# BEGINNER TUTORIAL

Welcome to the first part of the SQL tutorial! We are happy to see you here :) In this notebook, you will learn the basic syntax of a SQL query, and begin to navigate a database to get the information you need. Once you've finished, you will be able to specify what kind of data you want from any database you have on hand. As with all unknown things, this is going to be an adventure - but no worries, since you already worked up the courage to be here, you'll be just fine :)


To start things off, run the first command down below by pressing **shift + enter**.  

In [1]:
-- connection: postgresql://localhost:5432/northwind

For our exercises, we will be using the Northwind Database. This database is about a company named "Northwind Traders" and captures all the sales transactions that occur between the company and the customers, as well as the purchase transactions between Northwind and its suppliers.

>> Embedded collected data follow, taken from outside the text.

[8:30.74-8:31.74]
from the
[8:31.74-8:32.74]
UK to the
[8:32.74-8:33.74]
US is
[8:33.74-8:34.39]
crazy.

The diagram shows the table structure of the Northwind database.

![](img/northwind_schema.png)

There are additional tables, but we will only be using the ones shown above in this tutorial.

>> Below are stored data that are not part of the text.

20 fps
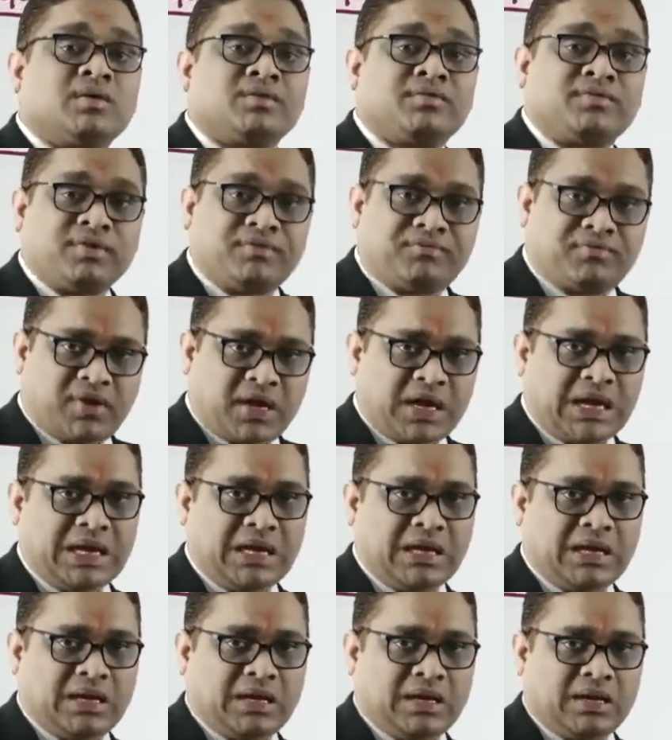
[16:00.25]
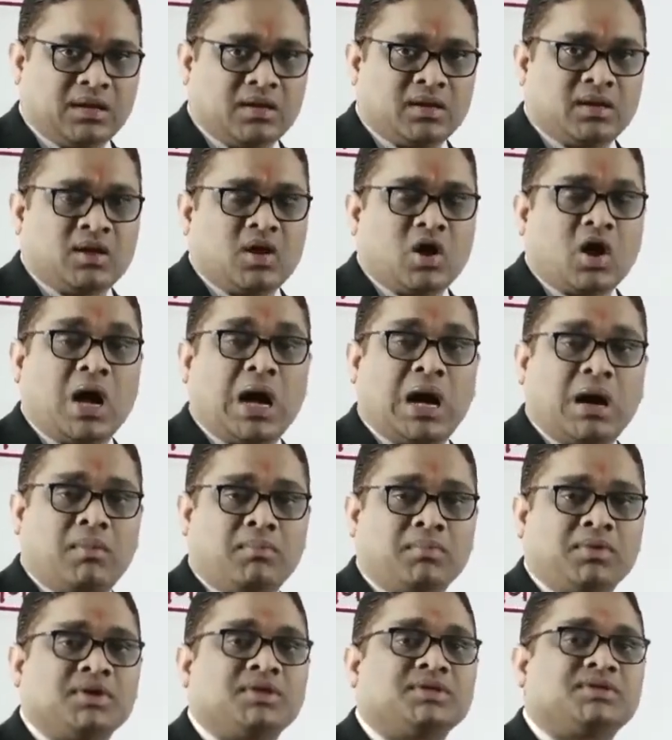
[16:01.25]
15. Arm
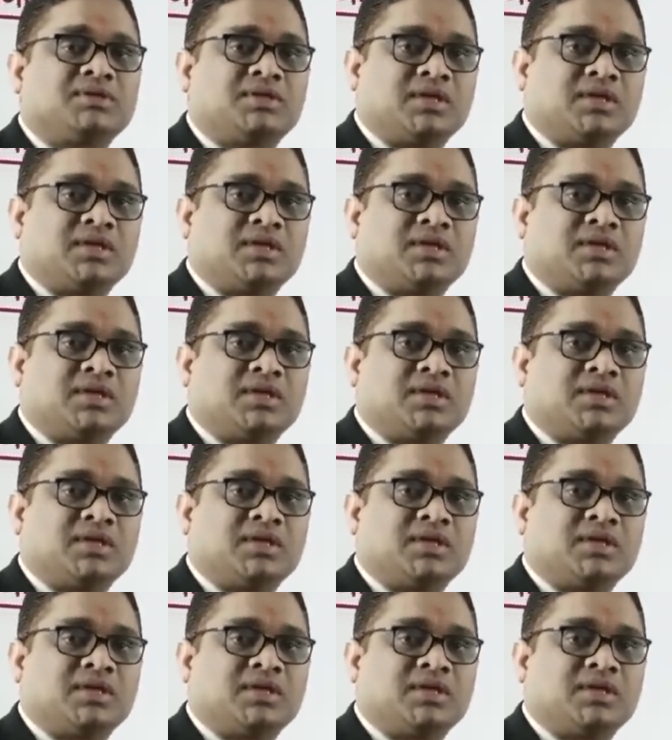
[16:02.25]
is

Most of the actions you need to perform on a database are down with SQL statements. The general syntax of a SQL query takes the form below:

SELECT DISTINCT < column expression list >
FROM < relation >
WHERE < predicate >
GROUP BY < column list > 
HAVING < predicate > 
ORDER BY < column list > 
LIMIT < number > 

SQL keywords are NOT case sensitive; select is the same as SELECT. However, it is common practice to write SQL syntax in capital letters. It also helps to visually structure your query for others to read. We will write all SQL keywords in uppercase.

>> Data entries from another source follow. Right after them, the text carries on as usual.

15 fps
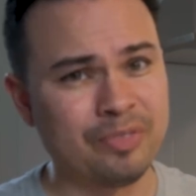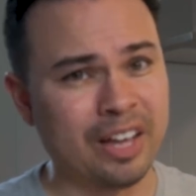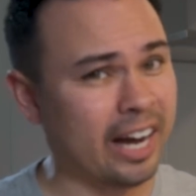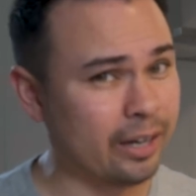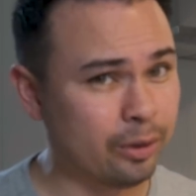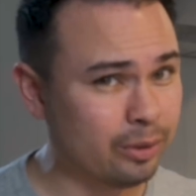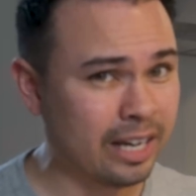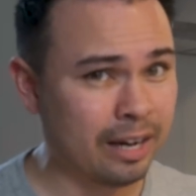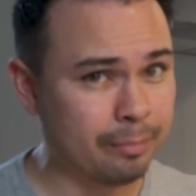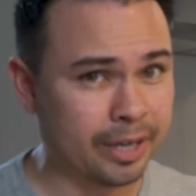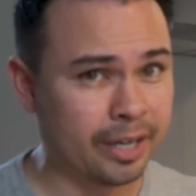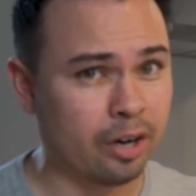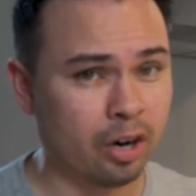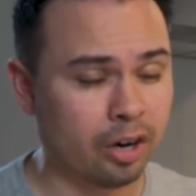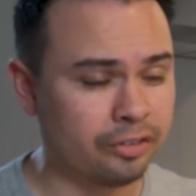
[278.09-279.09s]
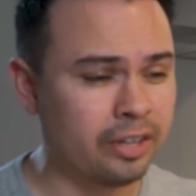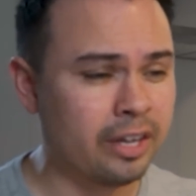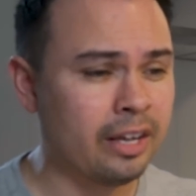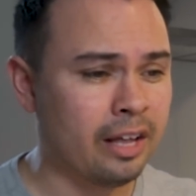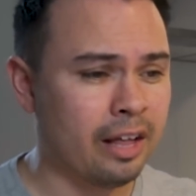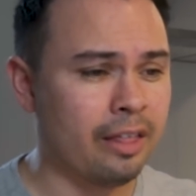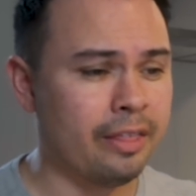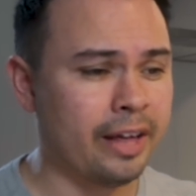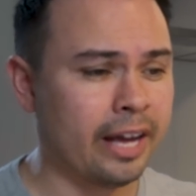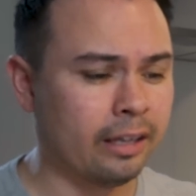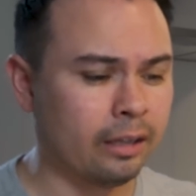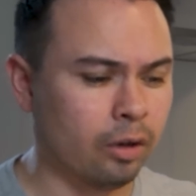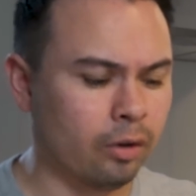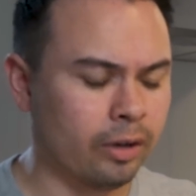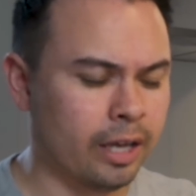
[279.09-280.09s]
I don't have my cars
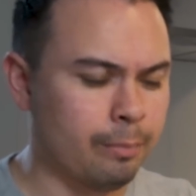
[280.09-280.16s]
that long.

A semicolon is the standard way to separate each SQL statement in database systems that allow more than one SQL statement to be executed in the same call to the server. In this tutorial, we will use semicolon at the end of each SQL statement.


### Select Statements

The SELECT statement is used to select data from a database. The data returned is stored in a result table, called the result-set.

Try out the following SQL statements to see what columns you select from the "Customers" table.

In [None]:
SELECT CompanyName, Address FROM Customers;

In [None]:
SELECT * FROM Customers;

Inside a table, a column often contains many duplicate values; and sometimes you only want to list the different (distinct) values. The SELECT DISTINCT statement is used to return only unique values.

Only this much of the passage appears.